Porque necesitaba distraerse aceptó la compañía del viejo amigo que sagazmente le condujo por la recta de García Noblejas hasta el local de la calle de Emilio Muñoz, donde el olor a panceta impregnaba paredes y techos de una atmósfera de pesebre. Dormía sobre el mostrador el encargado de despachar y John evitó molestarlo: con la confianza de un asiduo, eligió una mesa del fondo para depositar dos cuencos de loza y una botella intacta de whisky escocés. Fue después de un sorbo infinito cuando John declaró con alivio: "A Madrid se lo tragó la niebla". Como si le planteara un desafío, Jimmy se dirigió a la puerta de salida y describió de memoria, igual que un guía turístico, lo que no lograba ver. "Hoy Madrid es un cementerio", insistió John sirviéndose desesperadamente de la botella. Y con la nostalgia de lo que se cree perdido, empezó a hablar de caballos.Jimmy se acordó entonces del hipódromo de La Zarzuela y lamentó el sino de una ciudad donde lo más hermoso perecía. "No hablaba de Madrid, sino de Ascott", precisó John; y remachó con lengua pastosa: "Madrid está muerto y bien muerto". Jimmy recitó el verso famoso: "Madrid es la ciudad de un millón de cadáveres". Y, ablandado por el whisky, evocó su época de estudiante de Letras, mas no pensó en las clases de Dámaso Alonso ni en las discusiones políticas en el bar de la facultad, sino en aquella chica que conoció en el Ateneo preparando oposiciones a Instituto y con la que se casó al aprobarlas, aquella Carmen con la que paseaba por el parque del Oeste, de la que acababa de despedirse en el hospital y a la que dentro de unas horas operarían de un cáncer de pecho.

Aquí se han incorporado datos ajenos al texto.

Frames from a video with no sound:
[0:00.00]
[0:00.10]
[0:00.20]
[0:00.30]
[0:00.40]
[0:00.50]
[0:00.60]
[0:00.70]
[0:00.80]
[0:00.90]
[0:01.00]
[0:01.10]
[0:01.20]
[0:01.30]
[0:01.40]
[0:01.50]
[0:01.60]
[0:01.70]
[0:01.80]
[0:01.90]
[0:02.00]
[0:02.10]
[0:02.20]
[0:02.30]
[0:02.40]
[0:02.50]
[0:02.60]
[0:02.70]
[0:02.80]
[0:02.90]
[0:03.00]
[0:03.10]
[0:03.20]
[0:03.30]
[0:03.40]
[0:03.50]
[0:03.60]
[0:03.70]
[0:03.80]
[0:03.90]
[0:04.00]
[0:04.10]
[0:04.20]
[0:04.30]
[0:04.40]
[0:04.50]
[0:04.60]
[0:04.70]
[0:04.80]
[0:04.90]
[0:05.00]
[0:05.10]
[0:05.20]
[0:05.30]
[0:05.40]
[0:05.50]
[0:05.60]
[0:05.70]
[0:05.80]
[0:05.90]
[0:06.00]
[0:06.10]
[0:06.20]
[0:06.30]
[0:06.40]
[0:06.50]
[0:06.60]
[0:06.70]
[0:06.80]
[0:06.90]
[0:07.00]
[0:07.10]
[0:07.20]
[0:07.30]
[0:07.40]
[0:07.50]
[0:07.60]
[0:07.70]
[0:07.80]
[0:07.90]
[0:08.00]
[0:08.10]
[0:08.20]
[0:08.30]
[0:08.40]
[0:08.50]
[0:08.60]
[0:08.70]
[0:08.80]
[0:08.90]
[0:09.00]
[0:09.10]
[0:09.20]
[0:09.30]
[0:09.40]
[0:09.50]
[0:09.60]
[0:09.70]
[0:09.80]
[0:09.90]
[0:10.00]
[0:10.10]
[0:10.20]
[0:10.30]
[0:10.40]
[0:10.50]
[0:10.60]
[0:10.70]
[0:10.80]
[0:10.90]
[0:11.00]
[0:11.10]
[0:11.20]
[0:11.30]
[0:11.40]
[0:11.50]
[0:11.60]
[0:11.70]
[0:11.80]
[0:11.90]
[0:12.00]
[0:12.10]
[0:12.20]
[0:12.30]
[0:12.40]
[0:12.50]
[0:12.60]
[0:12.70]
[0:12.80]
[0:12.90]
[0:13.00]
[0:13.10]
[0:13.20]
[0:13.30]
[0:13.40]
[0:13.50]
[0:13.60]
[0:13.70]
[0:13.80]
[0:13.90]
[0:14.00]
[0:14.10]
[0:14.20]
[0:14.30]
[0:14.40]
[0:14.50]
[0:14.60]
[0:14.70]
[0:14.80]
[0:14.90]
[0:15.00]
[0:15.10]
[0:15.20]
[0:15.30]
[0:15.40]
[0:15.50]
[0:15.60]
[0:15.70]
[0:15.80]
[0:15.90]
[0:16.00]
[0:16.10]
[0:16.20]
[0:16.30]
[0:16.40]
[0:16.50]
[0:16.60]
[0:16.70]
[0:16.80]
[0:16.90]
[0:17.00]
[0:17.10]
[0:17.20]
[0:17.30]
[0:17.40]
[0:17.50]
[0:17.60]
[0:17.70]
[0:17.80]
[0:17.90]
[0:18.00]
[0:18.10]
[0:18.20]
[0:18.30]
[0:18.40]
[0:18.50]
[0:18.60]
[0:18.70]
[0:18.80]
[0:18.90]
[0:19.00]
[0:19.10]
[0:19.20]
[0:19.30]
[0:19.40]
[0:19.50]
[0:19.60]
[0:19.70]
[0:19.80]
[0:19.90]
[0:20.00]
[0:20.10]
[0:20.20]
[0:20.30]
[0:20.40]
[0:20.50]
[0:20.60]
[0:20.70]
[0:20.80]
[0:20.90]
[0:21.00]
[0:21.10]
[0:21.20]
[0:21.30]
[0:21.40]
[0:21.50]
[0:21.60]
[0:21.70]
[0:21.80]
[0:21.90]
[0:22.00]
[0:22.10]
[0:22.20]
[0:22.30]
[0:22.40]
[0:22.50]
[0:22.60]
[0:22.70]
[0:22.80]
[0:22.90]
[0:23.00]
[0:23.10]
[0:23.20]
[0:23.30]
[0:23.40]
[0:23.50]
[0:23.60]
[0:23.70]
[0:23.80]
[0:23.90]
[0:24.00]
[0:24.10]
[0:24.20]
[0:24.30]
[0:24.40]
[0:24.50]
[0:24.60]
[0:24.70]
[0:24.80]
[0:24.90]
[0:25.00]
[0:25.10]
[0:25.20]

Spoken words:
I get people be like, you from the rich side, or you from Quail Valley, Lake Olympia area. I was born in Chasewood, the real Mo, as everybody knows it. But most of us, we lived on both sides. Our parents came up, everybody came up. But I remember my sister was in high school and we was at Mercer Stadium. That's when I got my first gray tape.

"Para mantenerla con vida le quitarán la belleza", balbució Jimmy; y deseó que una niebla eterna encubriera la transformación de su mujer. Desentendiéndose de John, que dibujaba jeroglíficos en la mesa, acudió tambaleándose a la puerta del tugurio con la esperanza de que detrás de la blanca cortina de niebla continuaran esas calles del área de San Blas que hubiera podido recitar de carrerilla por haberlas recorrido tantas veces. Pero, influido por las premoniciones de su amigo, temió encontrarse en un desierto de asfalto con su mujer mutilada. Y bebió para sobreponerse a la pesadilla de habitar junto a los molares carenados de unos inmuebles derruidos. "Nadie superaba a Roque Nublo", pregonaba entre tanto John.

"Madrid es una ruina y Carmen también", admitió Jimmy echándose a llorar con el desconsuelo de los borrachos cuando descubren la lucidez. Apoyado en la puerta de la salida, se esmeró en rescatar de la niebla del tiempo la seductora imagen de aquella Carmen y de aquel barrio ligados a su experiencia más feliz. John no le oía, dormido sobre la mesa. Poco a poco, una claridad suave filtraba el frío del invierno, el dueño del bar despertaba, se percibía la respiración del tráfico y se aceleraba el pulso de la ciudad. John se enderezó sobresaltado: "¿Se fue la niebla?". "Se fue la juventud", replicó Jimmy. Levantaba el día, y Jimmy apreció desde su observatorio la curva de una farola, el alero de un tejado, el testimonio carnal y humano de una vivienda humilde como muchas de la zona: "Cuando baje la niebla, iré con Carmen", se prometió. Y barriendo con la vista el horizonte, parecía reclamar el taxi que le reconciliara con su responsabilidad de adulto.